■ Task requirements:
All entries should be copied exactly; the pictures stay out.

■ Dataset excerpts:
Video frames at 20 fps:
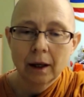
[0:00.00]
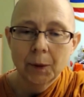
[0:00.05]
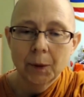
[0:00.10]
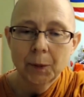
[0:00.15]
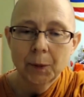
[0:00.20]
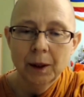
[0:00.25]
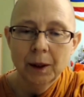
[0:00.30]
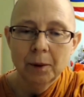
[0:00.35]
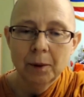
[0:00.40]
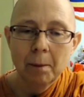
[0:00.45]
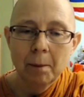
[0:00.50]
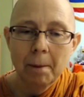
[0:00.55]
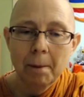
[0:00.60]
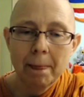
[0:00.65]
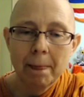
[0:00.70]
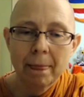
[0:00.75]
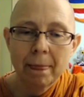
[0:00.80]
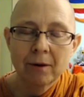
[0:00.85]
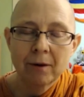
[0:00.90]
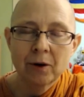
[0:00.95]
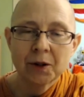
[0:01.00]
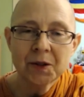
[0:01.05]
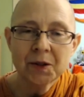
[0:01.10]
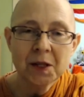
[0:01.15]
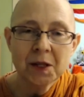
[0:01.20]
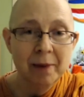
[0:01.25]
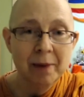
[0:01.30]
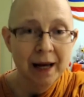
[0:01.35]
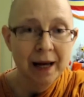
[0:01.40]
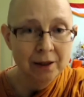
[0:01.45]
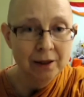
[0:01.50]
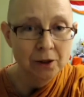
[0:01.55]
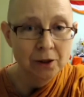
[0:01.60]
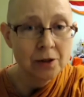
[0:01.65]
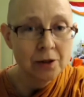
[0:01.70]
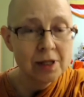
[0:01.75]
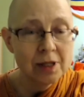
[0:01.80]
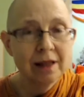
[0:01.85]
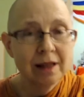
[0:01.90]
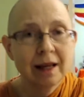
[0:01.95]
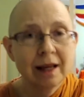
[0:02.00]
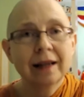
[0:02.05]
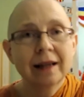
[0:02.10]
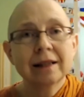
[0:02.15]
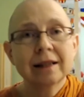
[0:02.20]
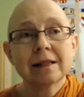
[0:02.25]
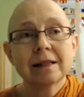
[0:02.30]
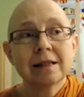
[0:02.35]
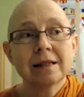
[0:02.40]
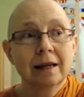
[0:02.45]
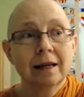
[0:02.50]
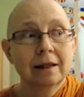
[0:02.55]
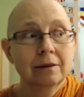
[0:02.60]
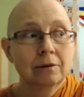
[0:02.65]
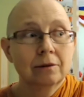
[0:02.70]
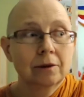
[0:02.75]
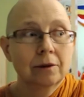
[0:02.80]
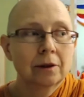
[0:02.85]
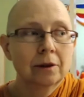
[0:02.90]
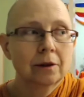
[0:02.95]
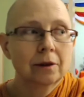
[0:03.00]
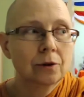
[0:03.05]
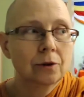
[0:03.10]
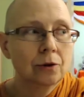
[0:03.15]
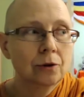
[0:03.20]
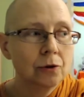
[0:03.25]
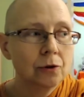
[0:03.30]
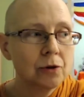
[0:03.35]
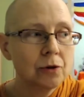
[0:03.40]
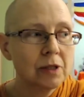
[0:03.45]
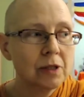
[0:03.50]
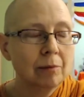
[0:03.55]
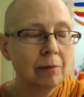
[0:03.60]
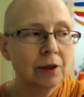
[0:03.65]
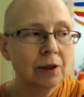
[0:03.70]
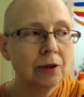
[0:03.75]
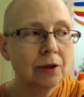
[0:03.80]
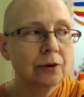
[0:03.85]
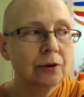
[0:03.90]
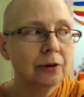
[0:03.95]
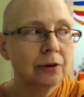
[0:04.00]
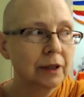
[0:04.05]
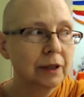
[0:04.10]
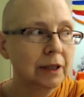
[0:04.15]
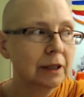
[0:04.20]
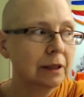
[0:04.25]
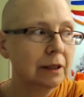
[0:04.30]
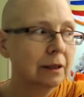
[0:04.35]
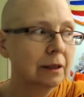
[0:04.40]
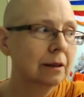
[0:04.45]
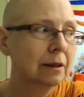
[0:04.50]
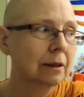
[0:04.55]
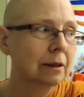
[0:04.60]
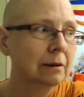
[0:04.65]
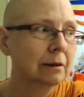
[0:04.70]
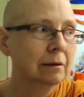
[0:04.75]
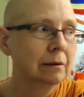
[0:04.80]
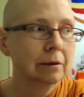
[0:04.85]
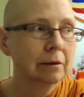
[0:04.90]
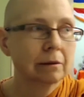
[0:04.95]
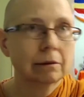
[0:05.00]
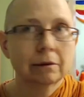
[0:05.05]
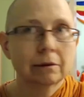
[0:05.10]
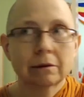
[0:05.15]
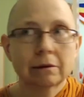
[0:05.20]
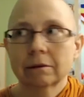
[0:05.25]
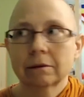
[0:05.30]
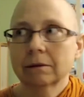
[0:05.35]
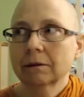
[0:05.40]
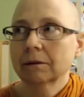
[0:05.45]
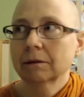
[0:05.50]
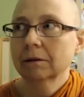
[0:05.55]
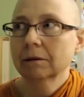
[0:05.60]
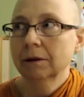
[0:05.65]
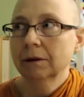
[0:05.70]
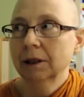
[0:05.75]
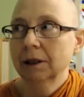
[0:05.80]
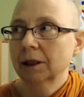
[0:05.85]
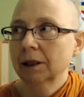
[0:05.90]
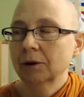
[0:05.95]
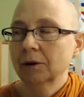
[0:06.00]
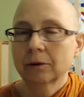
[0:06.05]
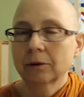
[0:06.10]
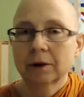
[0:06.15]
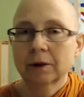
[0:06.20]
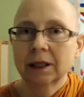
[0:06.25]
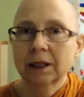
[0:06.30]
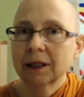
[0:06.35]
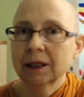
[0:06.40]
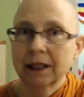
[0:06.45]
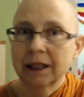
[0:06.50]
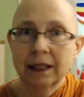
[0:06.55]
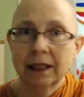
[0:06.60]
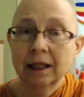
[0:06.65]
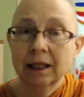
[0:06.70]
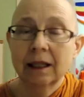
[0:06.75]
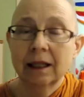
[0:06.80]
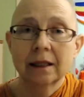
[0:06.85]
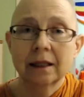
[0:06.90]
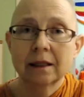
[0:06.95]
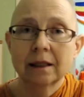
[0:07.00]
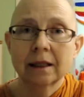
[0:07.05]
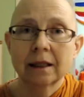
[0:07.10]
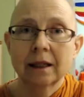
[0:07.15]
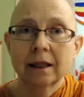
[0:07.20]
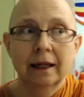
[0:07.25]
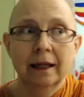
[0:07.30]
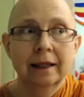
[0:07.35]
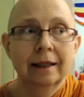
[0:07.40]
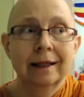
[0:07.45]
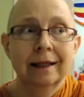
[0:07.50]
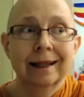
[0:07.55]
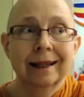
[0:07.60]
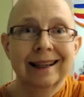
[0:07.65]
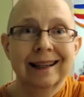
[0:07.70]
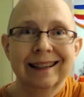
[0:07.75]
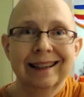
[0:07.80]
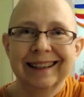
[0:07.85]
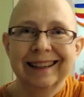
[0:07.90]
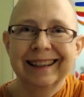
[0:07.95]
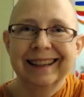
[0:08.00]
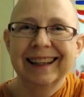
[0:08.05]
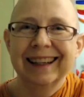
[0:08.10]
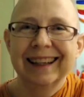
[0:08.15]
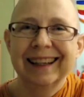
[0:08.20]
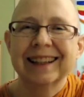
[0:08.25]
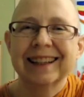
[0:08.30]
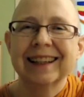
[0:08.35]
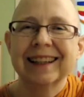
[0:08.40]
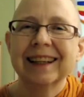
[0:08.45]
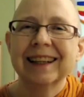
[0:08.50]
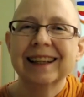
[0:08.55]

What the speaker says: Well, of course, the bad news in that is that, you do some little thing and it can really hit again and again and again.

■ Expected answer:
Video frames at 20 fps:
[0:00.00]
[0:00.05]
[0:00.10]
[0:00.15]
[0:00.20]
[0:00.25]
[0:00.30]
[0:00.35]
[0:00.40]
[0:00.45]
[0:00.50]
[0:00.55]
[0:00.60]
[0:00.65]
[0:00.70]
[0:00.75]
[0:00.80]
[0:00.85]
[0:00.90]
[0:00.95]
[0:01.00]
[0:01.05]
[0:01.10]
[0:01.15]
[0:01.20]
[0:01.25]
[0:01.30]
[0:01.35]
[0:01.40]
[0:01.45]
[0:01.50]
[0:01.55]
[0:01.60]
[0:01.65]
[0:01.70]
[0:01.75]
[0:01.80]
[0:01.85]
[0:01.90]
[0:01.95]
[0:02.00]
[0:02.05]
[0:02.10]
[0:02.15]
[0:02.20]
[0:02.25]
[0:02.30]
[0:02.35]
[0:02.40]
[0:02.45]
[0:02.50]
[0:02.55]
[0:02.60]
[0:02.65]
[0:02.70]
[0:02.75]
[0:02.80]
[0:02.85]
[0:02.90]
[0:02.95]
[0:03.00]
[0:03.05]
[0:03.10]
[0:03.15]
[0:03.20]
[0:03.25]
[0:03.30]
[0:03.35]
[0:03.40]
[0:03.45]
[0:03.50]
[0:03.55]
[0:03.60]
[0:03.65]
[0:03.70]
[0:03.75]
[0:03.80]
[0:03.85]
[0:03.90]
[0:03.95]
[0:04.00]
[0:04.05]
[0:04.10]
[0:04.15]
[0:04.20]
[0:04.25]
[0:04.30]
[0:04.35]
[0:04.40]
[0:04.45]
[0:04.50]
[0:04.55]
[0:04.60]
[0:04.65]
[0:04.70]
[0:04.75]
[0:04.80]
[0:04.85]
[0:04.90]
[0:04.95]
[0:05.00]
[0:05.05]
[0:05.10]
[0:05.15]
[0:05.20]
[0:05.25]
[0:05.30]
[0:05.35]
[0:05.40]
[0:05.45]
[0:05.50]
[0:05.55]
[0:05.60]
[0:05.65]
[0:05.70]
[0:05.75]
[0:05.80]
[0:05.85]
[0:05.90]
[0:05.95]
[0:06.00]
[0:06.05]
[0:06.10]
[0:06.15]
[0:06.20]
[0:06.25]
[0:06.30]
[0:06.35]
[0:06.40]
[0:06.45]
[0:06.50]
[0:06.55]
[0:06.60]
[0:06.65]
[0:06.70]
[0:06.75]
[0:06.80]
[0:06.85]
[0:06.90]
[0:06.95]
[0:07.00]
[0:07.05]
[0:07.10]
[0:07.15]
[0:07.20]
[0:07.25]
[0:07.30]
[0:07.35]
[0:07.40]
[0:07.45]
[0:07.50]
[0:07.55]
[0:07.60]
[0:07.65]
[0:07.70]
[0:07.75]
[0:07.80]
[0:07.85]
[0:07.90]
[0:07.95]
[0:08.00]
[0:08.05]
[0:08.10]
[0:08.15]
[0:08.20]
[0:08.25]
[0:08.30]
[0:08.35]
[0:08.40]
[0:08.45]
[0:08.50]
[0:08.55]

What the speaker says: Well, of course, the bad news in that is that, you do some little thing and it can really hit again and again and again.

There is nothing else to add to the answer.